AIM Rule 19 allows UK companies without subsidiaries (such as BVXP) to present their accounts using UK GAAP. UK businesses that are formed of a parent company plus one or more subsidiary operations have to present group accounts using IFRS.
Here are the points of interest:
1) Turnover segments and geography
A few minor features here:
First, ‘royalty and licence income’ gained 29% while ‘product revenue and R&D income’ gained 39%. The different growth rates are not that worrying, although product/R&D income is based on direct sales/contract work and is perhaps less predictable than the royalty/licence income.
The 2017 results RNS disclosed the Vitamin D antibody enjoyed royalty revenue of £2.75m, the five other core antibodies enjoyed £2.1m and the NT pro BNP product enjoyed £1m. That left £1.4m for ‘other income’.
Sadly I can not exactly match these product revenue figures with the royalty/licence/direct sales/R&D revenue numbers disclosed in the annual report. I may be wrong on this, but perhaps some antibodies earn revenue from both royalties and direct sales.
I see UK revenue dropped 3%, while ‘rest of EU’ and ‘rest of World’ revenue gained 36% and 32% respectively. The UK is clearly a small market to BVXP, and I am pleased there was good consistent growth outside of the domestic market.
2) Employee costs
BVXP’s employee-related ratios remain strong:
The workforce now numbers 16, and each bears a total cost of £50.3k to the group — last year the figure was £47.3k.
Each employee on average generated a superb £453k of revenue for 2017, up from £394k last year and £165k in 2009. Total employee costs represented just 11% of revenue, down from 12% last year and 14%-plus from the years before.
I suppose BVXP’s already stratospheric operating margin could increase even higher should the company be able to grow its revenue further and keep its employee team so small.
3) Director pay
I have previously described BVXP’s lead executive as a ‘thin cat’, so I have no qualms with his total annual payment moving from £130k to £201k:
It is not clear whether the higher pay is due to a pay rise or a notable bonus, but either way, the payment seems great value given the group’s operating profit has advanced from £1.5m to £5.7m during the last five years.
It seems the three non-execs are on about £15k each.
This is an interesting note:
For most companies, trade debtors is usually the largest figure within the debtors (or receivables) note. But for BVXP, prepayments and accrued income is the largest.
As I understand matters, BVXP carries a lot of accrued income — which reflects revenue earned during the period but where the customer had not yet been invoiced at the balance-sheet date.

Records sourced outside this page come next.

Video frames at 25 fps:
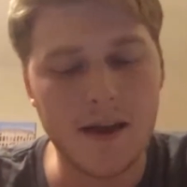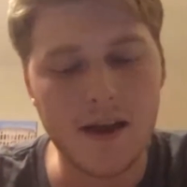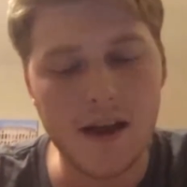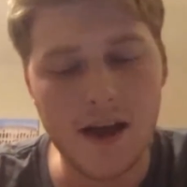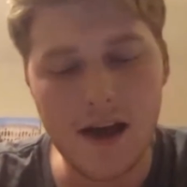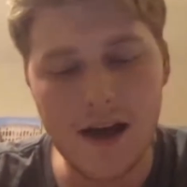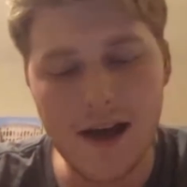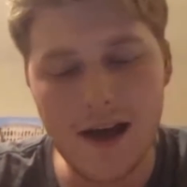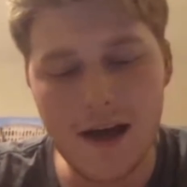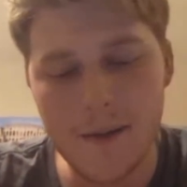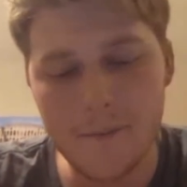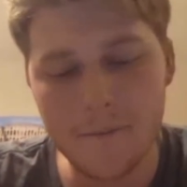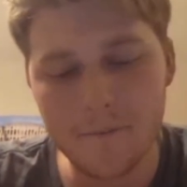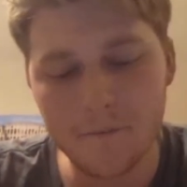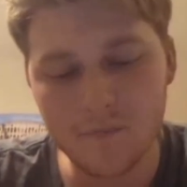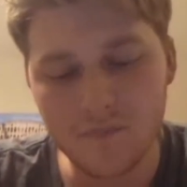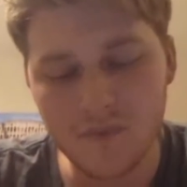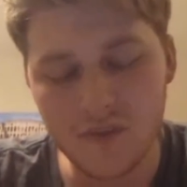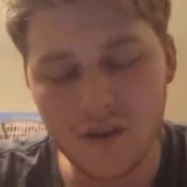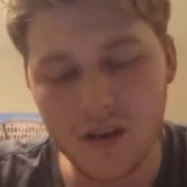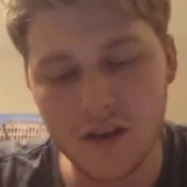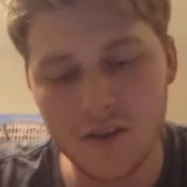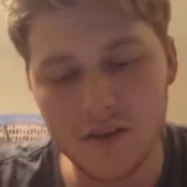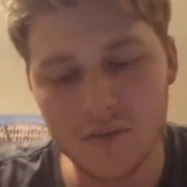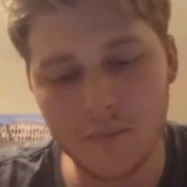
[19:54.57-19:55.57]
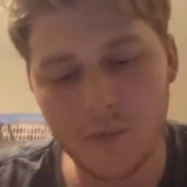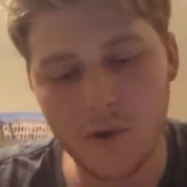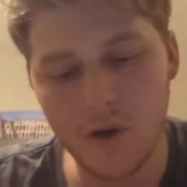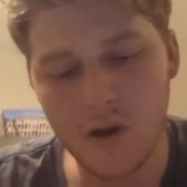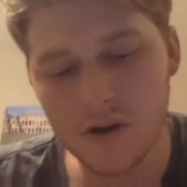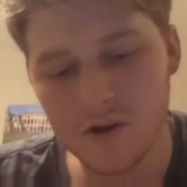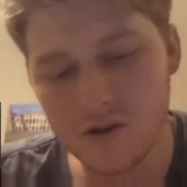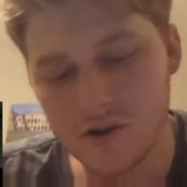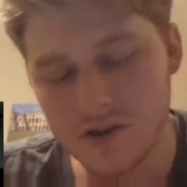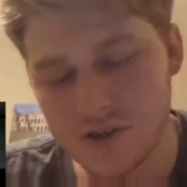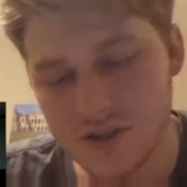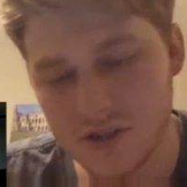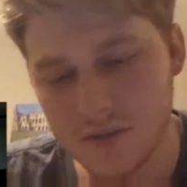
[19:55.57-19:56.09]
On the
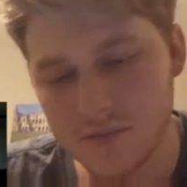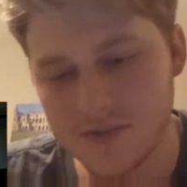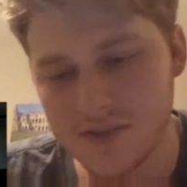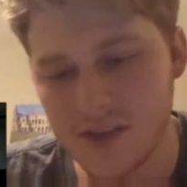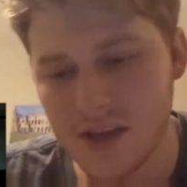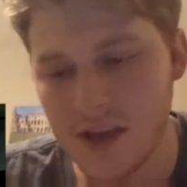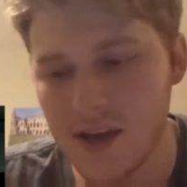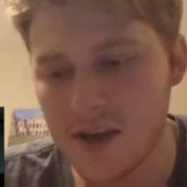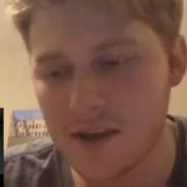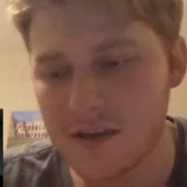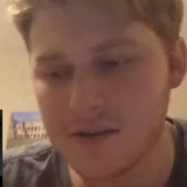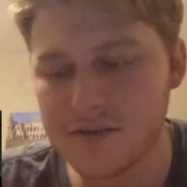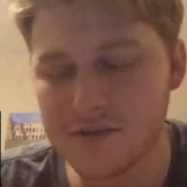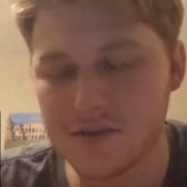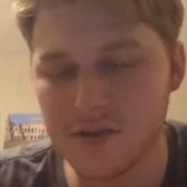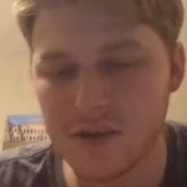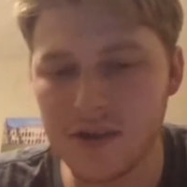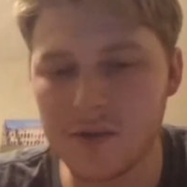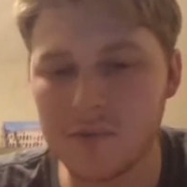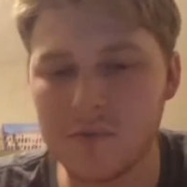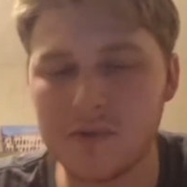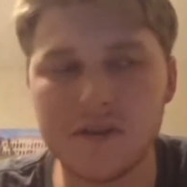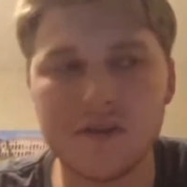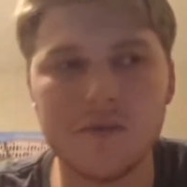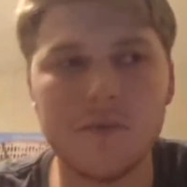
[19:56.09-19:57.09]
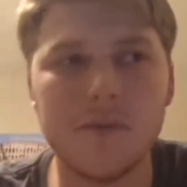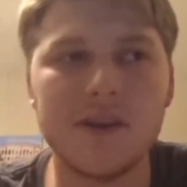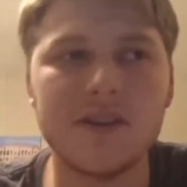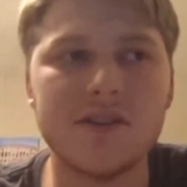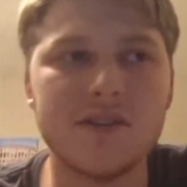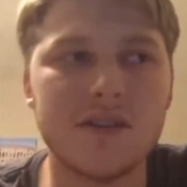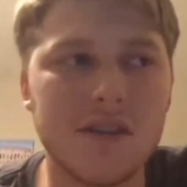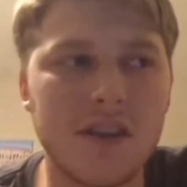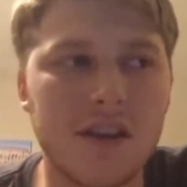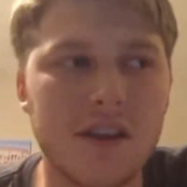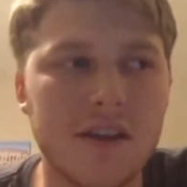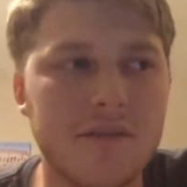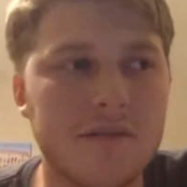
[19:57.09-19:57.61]
partnership side, so I wanted to
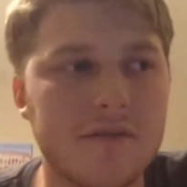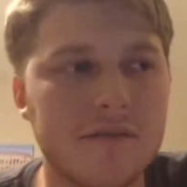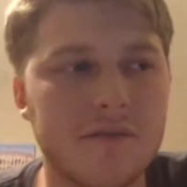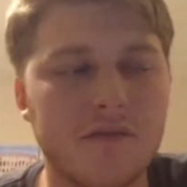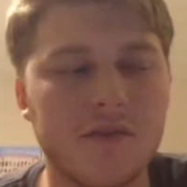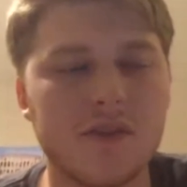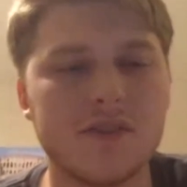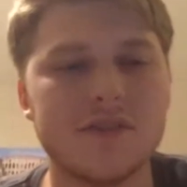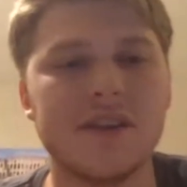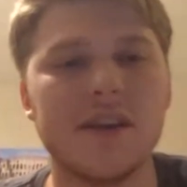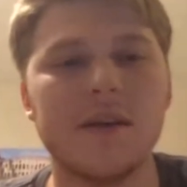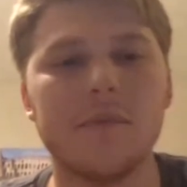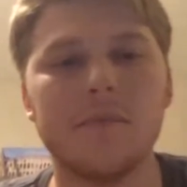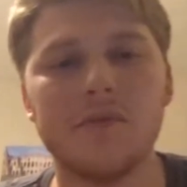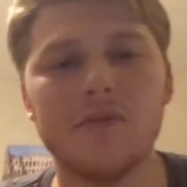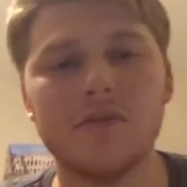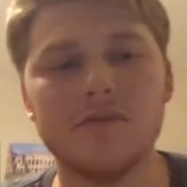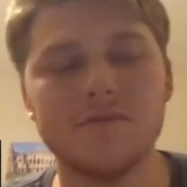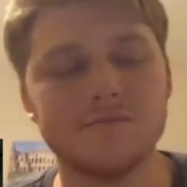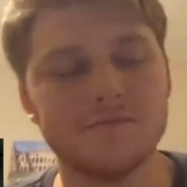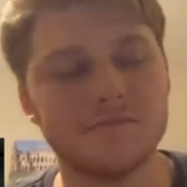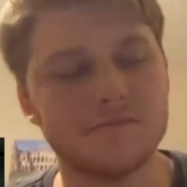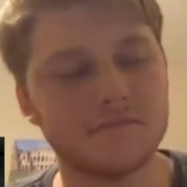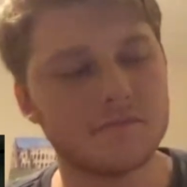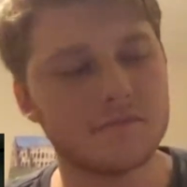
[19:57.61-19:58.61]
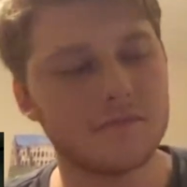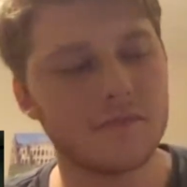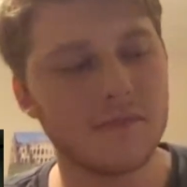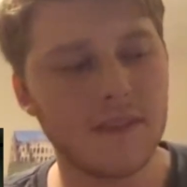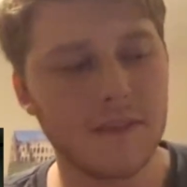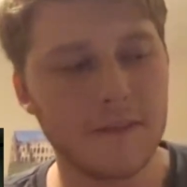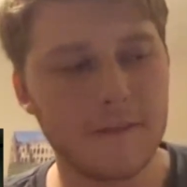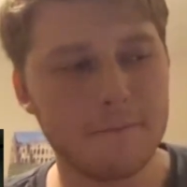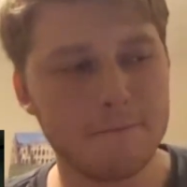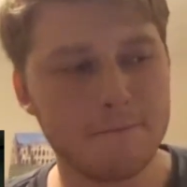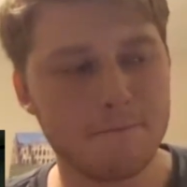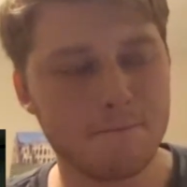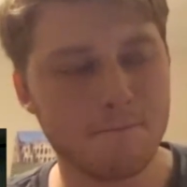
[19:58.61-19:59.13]
mention, like, for example,
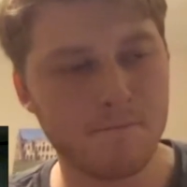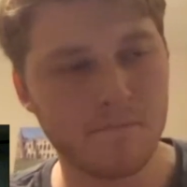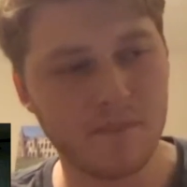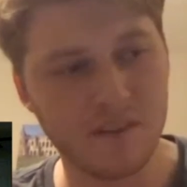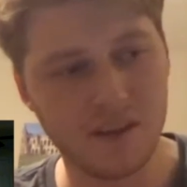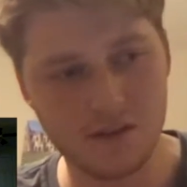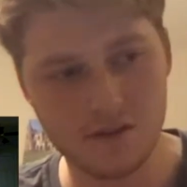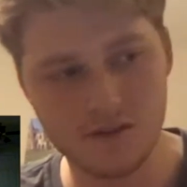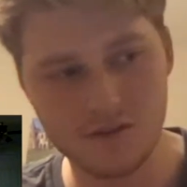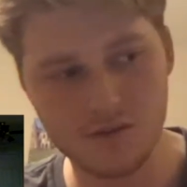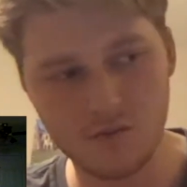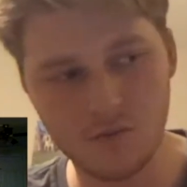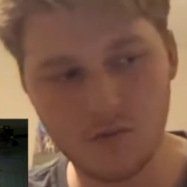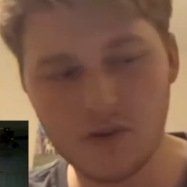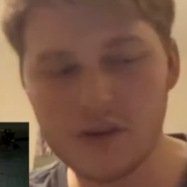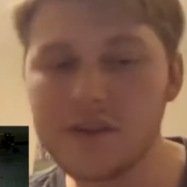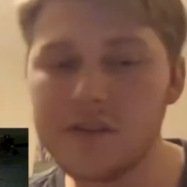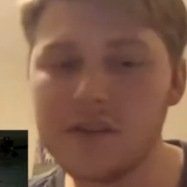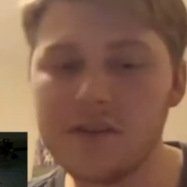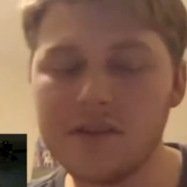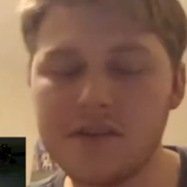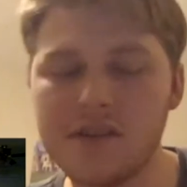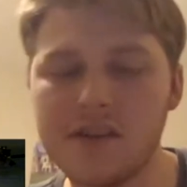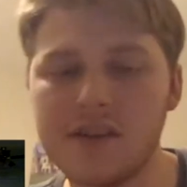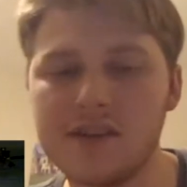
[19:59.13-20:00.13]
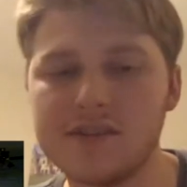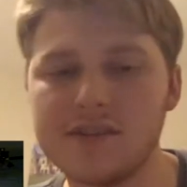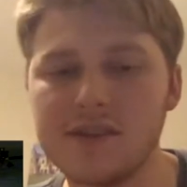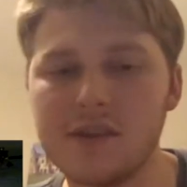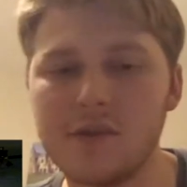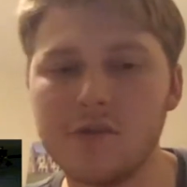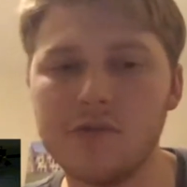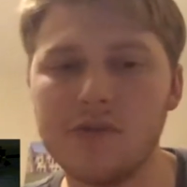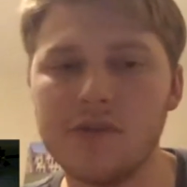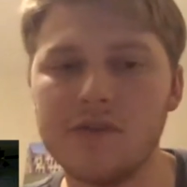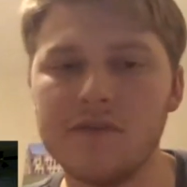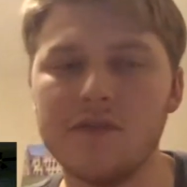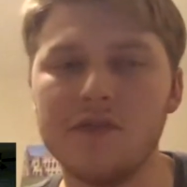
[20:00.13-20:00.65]
one of the things that
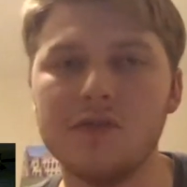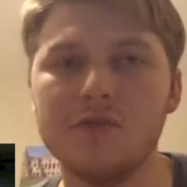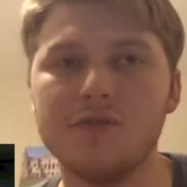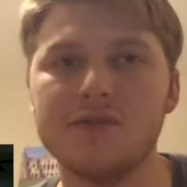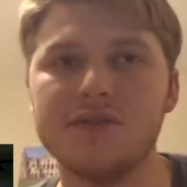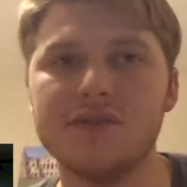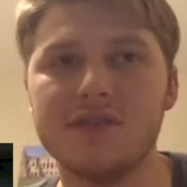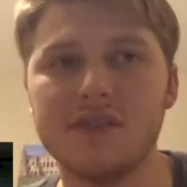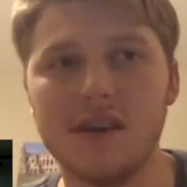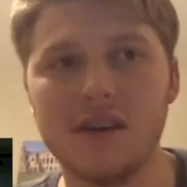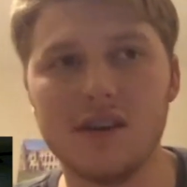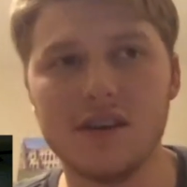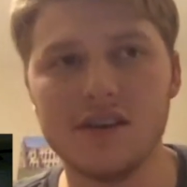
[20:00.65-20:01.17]
we've used a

(Trade debtors reflect revenue earned during the period where the customer has been invoiced).
This accrued income is related to the company’s collection of royalties. From this extract of the 2016 results narrative:
“Approximately three quarters of Bioventix sales are generated from customer royalties. These are based on our customers’ global sales which are then factored by a royalty percentage and then sent to Bioventix around 2 months after the end of each half year.”
I believe I am right in saying that BVXP’s customers inform BVXP of their global sales after the period end, and BVXP then invoices the customers for the appropriate royalty sum. As such, the revenue to be collected is deemed to be accrued income — i.e. the revenue had not been invoiced at the balance-sheet date.
Anyway, the year-end prepayment and accrued income figure for 2017 is equivalent to 53% of royalty revenue, which compares to 54% for 2016, 54% for 2015 and 52% for 2014. I am pleased the backlog of customer payments is not growing faster than royalty revenue.